Hello Salman, typically, this is associated with zeros in the right half plane (RHP) of the system’s transfer function. However, it’s possible to observe non-minimum phase behavior in the time domain response even if the system doesn’t have RHP zeros. This could be due to the presence of time delays or certain types of nonlinearities in the system.

A time delay in the system can cause a phase lag, which might appear as a non-minimum phase behavior in the time domain. This is because a time delay can cause the system’s output to initially move in the opposite direction before moving towards the final steady-state value.

Nonlinearities can also cause similar effects. For instance, if the system has a backlash or hysteresis, it might show a non-minimum phase behavior in the time domain.

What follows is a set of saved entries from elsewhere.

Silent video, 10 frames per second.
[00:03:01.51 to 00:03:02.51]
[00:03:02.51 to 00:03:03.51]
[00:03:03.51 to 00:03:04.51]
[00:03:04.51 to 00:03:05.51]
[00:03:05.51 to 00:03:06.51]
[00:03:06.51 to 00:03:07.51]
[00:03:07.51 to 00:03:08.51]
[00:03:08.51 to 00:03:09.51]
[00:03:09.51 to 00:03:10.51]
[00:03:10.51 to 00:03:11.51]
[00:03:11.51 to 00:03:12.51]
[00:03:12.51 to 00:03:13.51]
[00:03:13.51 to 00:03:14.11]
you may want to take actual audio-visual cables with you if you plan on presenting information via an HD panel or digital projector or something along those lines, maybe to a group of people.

So, while your system might not have RHP zeros, the observed non-minimum phase behavior in the step response could be due to time delays or nonlinearities in the system. You might need to consider these factors when modeling and controlling your system3.

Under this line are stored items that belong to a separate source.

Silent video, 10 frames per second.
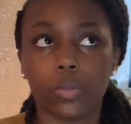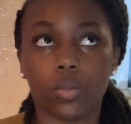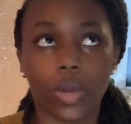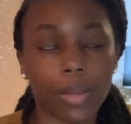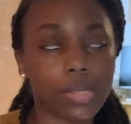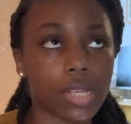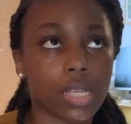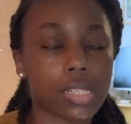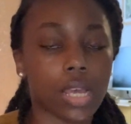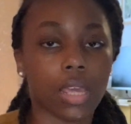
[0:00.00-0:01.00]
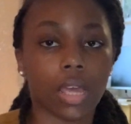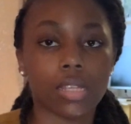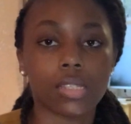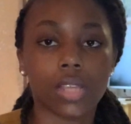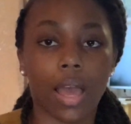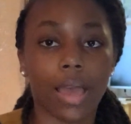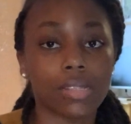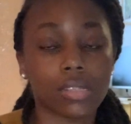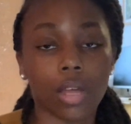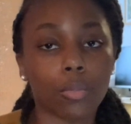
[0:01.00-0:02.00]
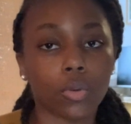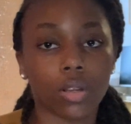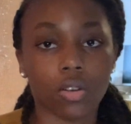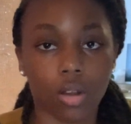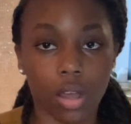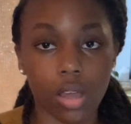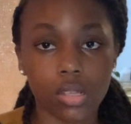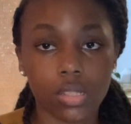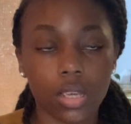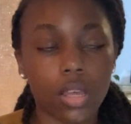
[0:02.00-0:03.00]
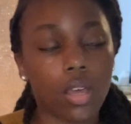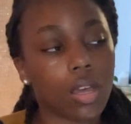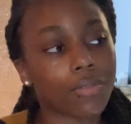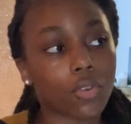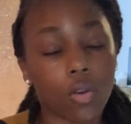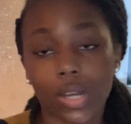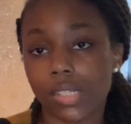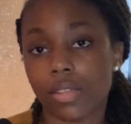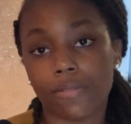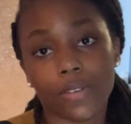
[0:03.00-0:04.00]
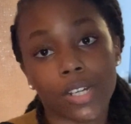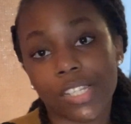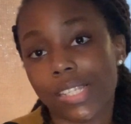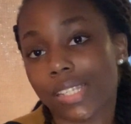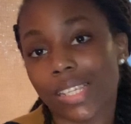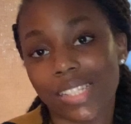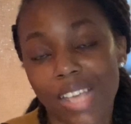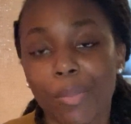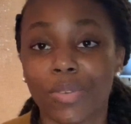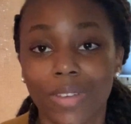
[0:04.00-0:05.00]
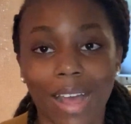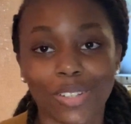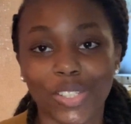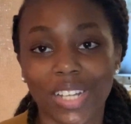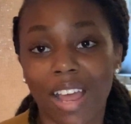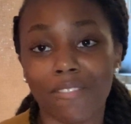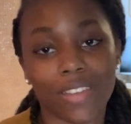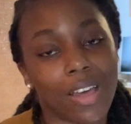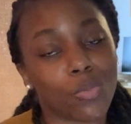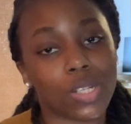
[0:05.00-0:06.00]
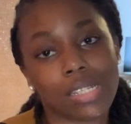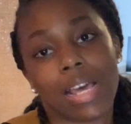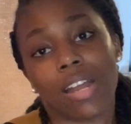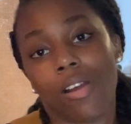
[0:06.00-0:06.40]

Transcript: websites I guess I stumbled across. Of course, the first type of couch that I found was that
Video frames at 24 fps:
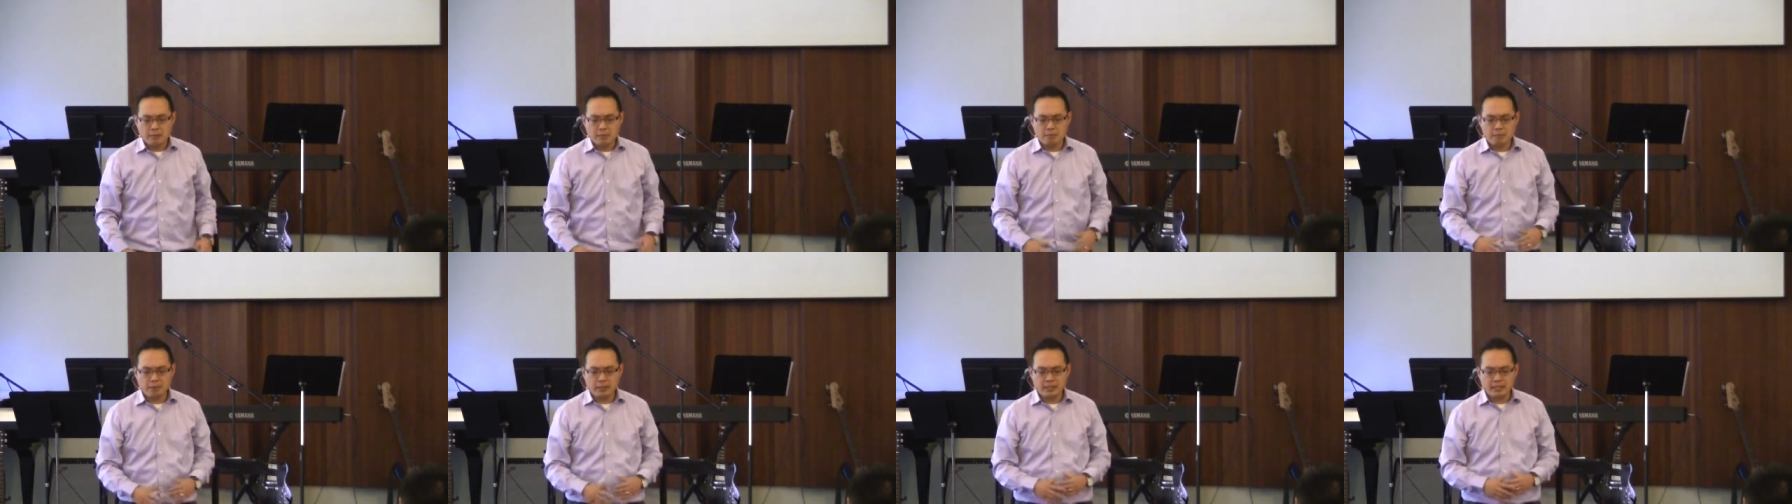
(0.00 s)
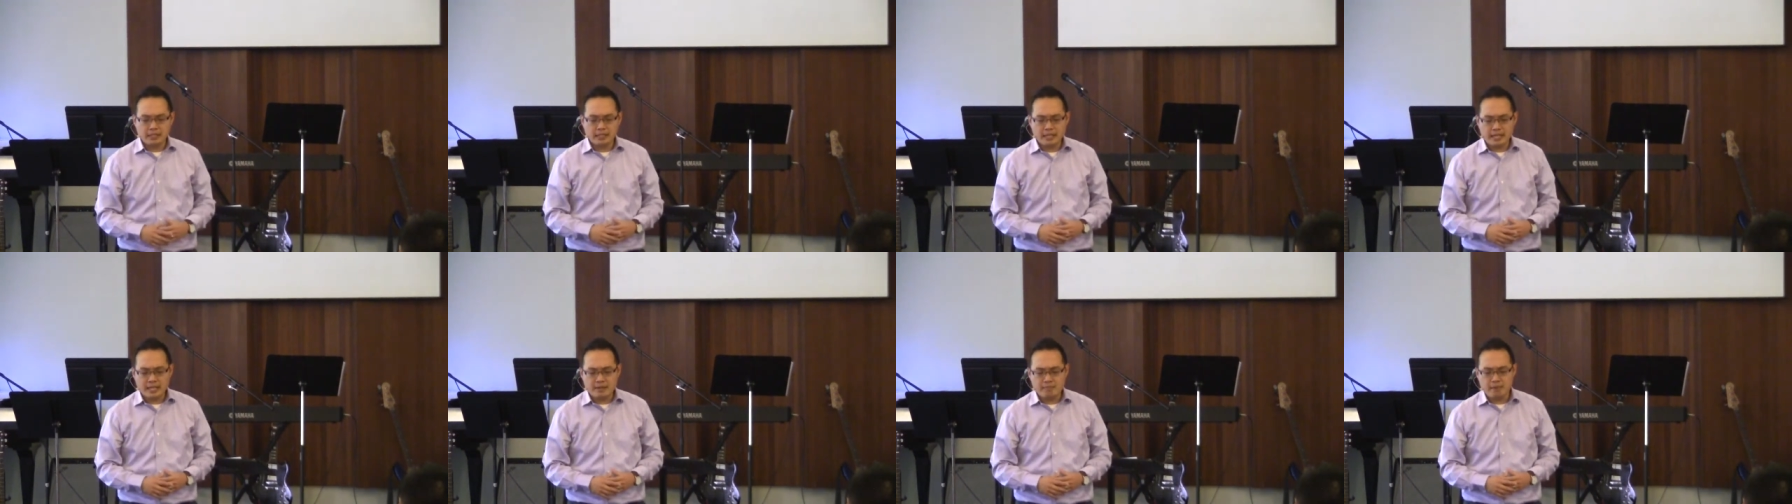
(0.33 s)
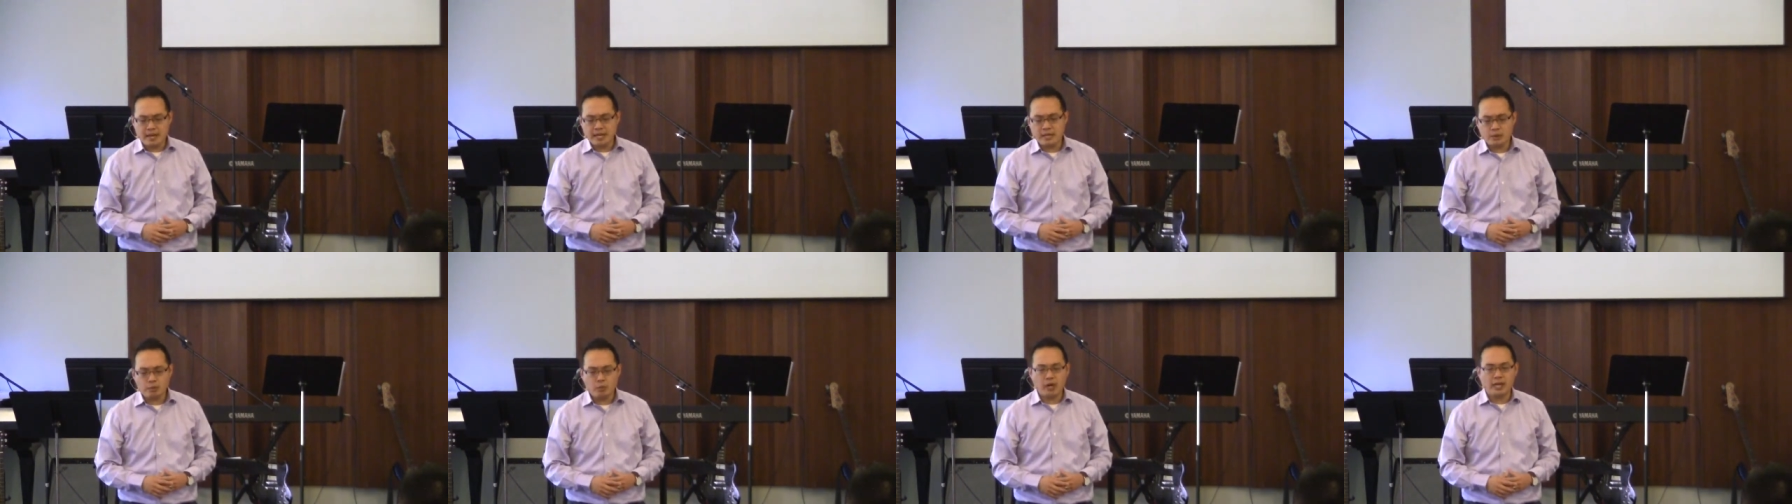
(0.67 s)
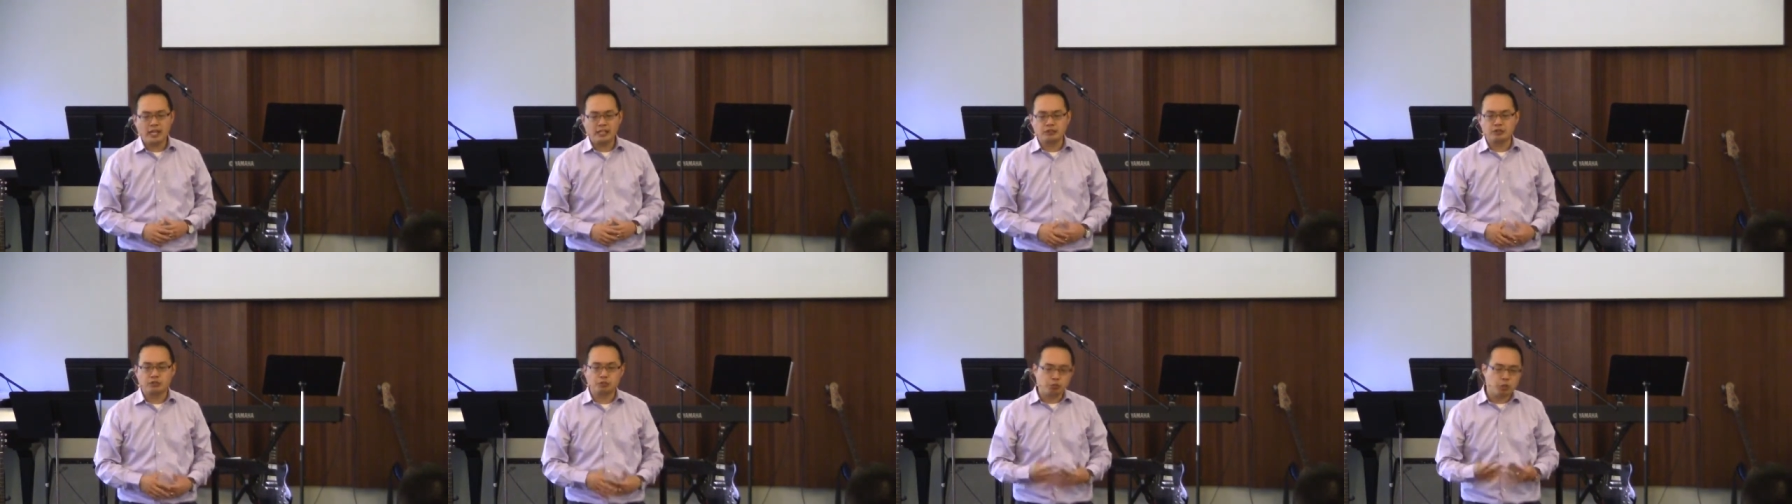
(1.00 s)
But in many
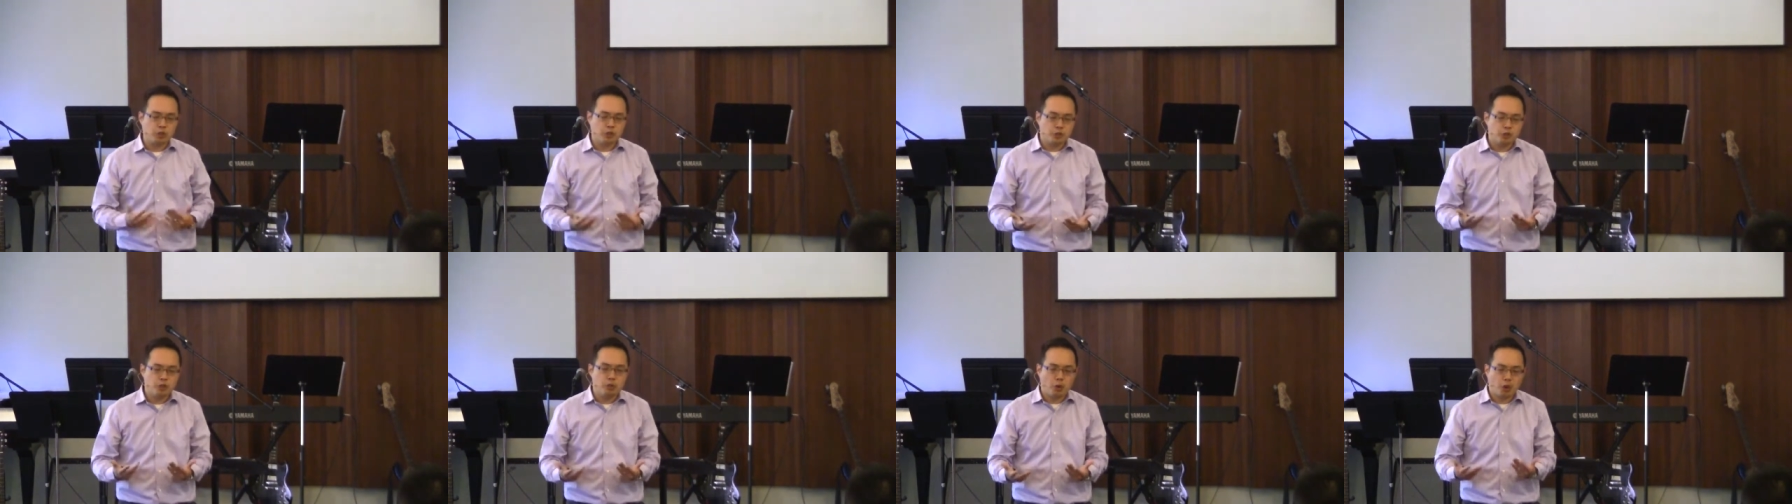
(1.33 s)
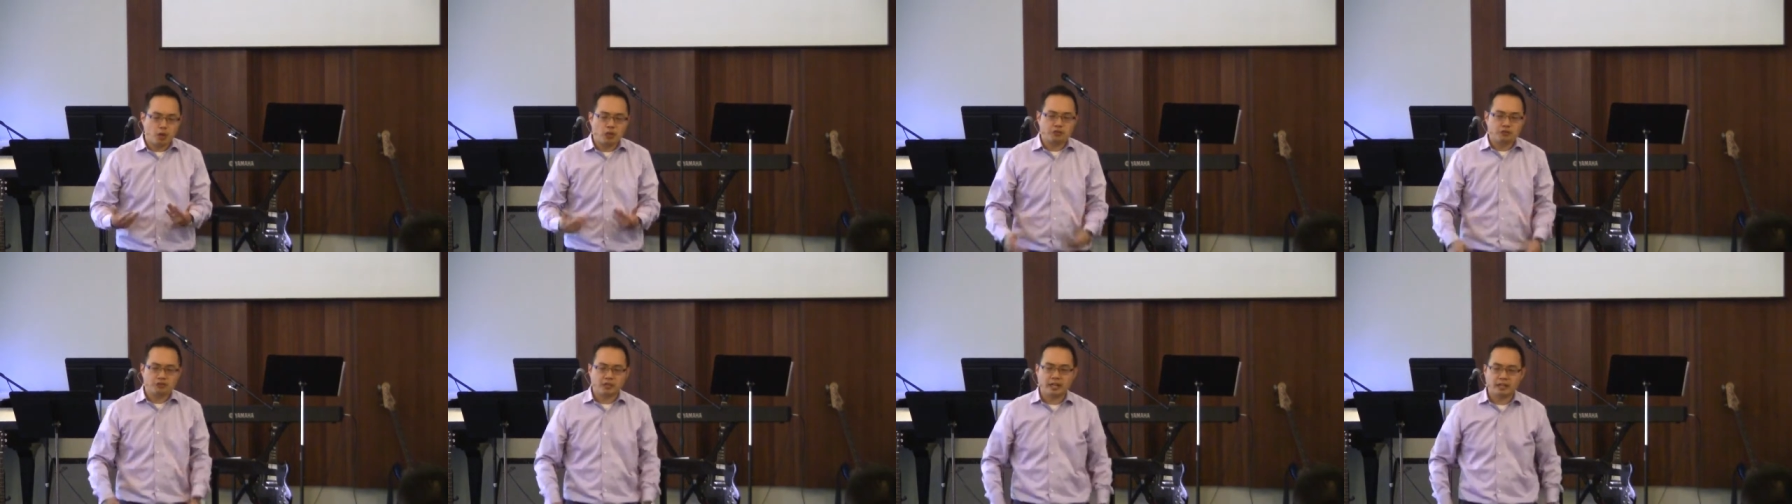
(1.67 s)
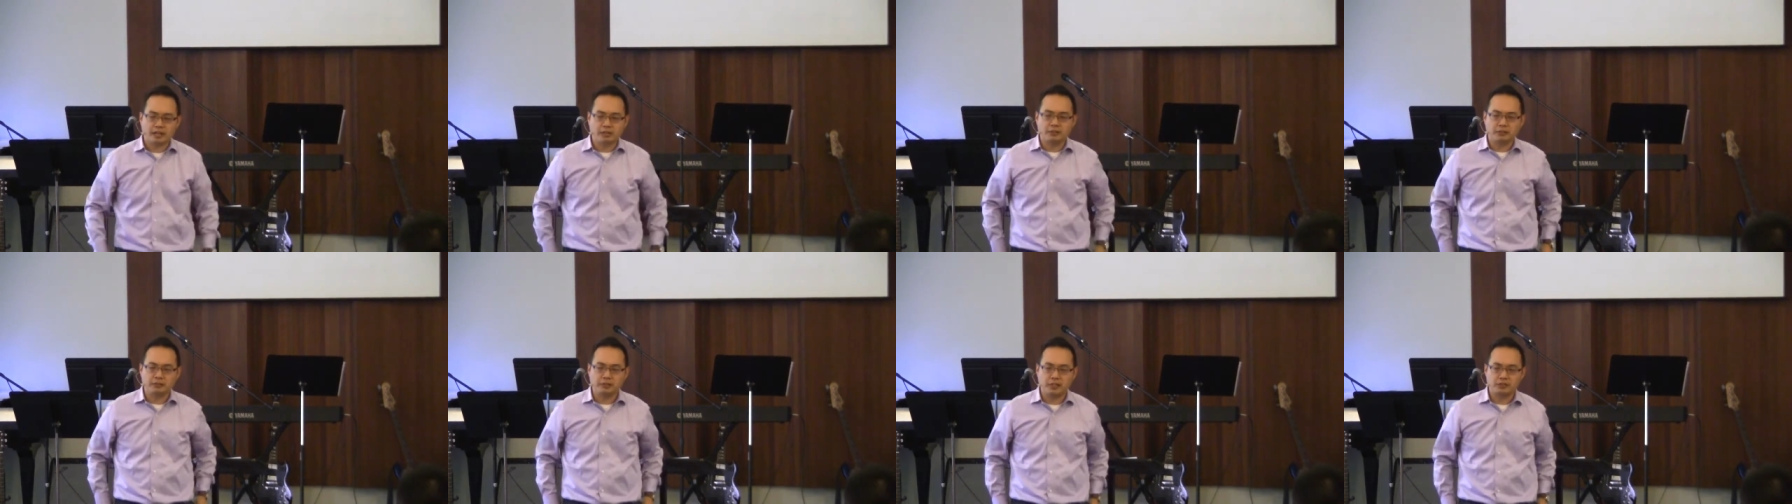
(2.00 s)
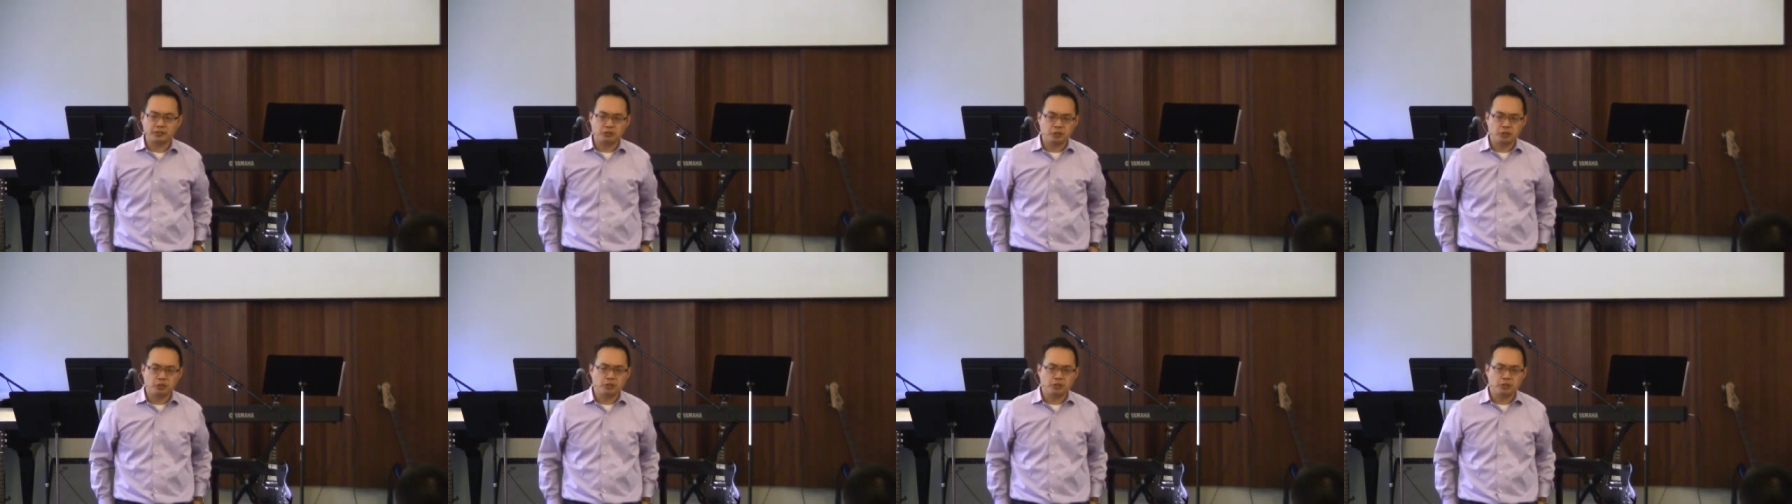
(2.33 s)
ways, well, you are sacrificing.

These links could help more.

https://ealizadeh.com/blog/non-minimum-phase-systems/

https://pureportal.strath.ac.uk/files/112787388/Wu_etal_IEEE_TOSE_2020_Impact_of_non_minimum_phase_zeros_on_the_weak_grid.pdf

https://pressbooks.library.torontomu.ca/controlsystems/chapter/8-6the-effect-of-a-non-minimum-phase-zero-on-the-2nd-order-system-response/

For robust systems, this could help too:

Book Applied Mathematics: Theories, Methods and Practices, From s...

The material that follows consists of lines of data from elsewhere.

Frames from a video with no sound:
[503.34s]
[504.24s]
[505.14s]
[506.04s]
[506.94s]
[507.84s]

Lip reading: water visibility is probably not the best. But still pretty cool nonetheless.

Chap 26, pages 383-393, also pages: 375-381

When modeling a non-minimum-phase system, it is necessary to recognize and resolve the special difficulties presented by systems with right half-plane (RHP) zeros or zeros beyond the unit circle. Such systems complicate control attempts by initially responding in the opposite direction from the desired ultimate direction. We first determine the system dynamics, formulate the transfer function, and explicitly incorporate non-minimum phase zeros. We can express the transfer function for continuous-time systems as G(s) = N(s)/D(s), and for discrete-time systems as G(z) = N(z)/D(z). The transfer function also yields the state-space representation necessary for comprehensive analysis. We then examine the system's reaction to varied inputs using simulation programs like MATLAB or Python, focusing on the step response to identify non-minimum phase behavior. For controlling complex systems, efficient controller design approaches, including feedforward control, robust control, and feedback linearization, are essential. This strategy ensures a globally accepted approach to mathematical modeling and optimization.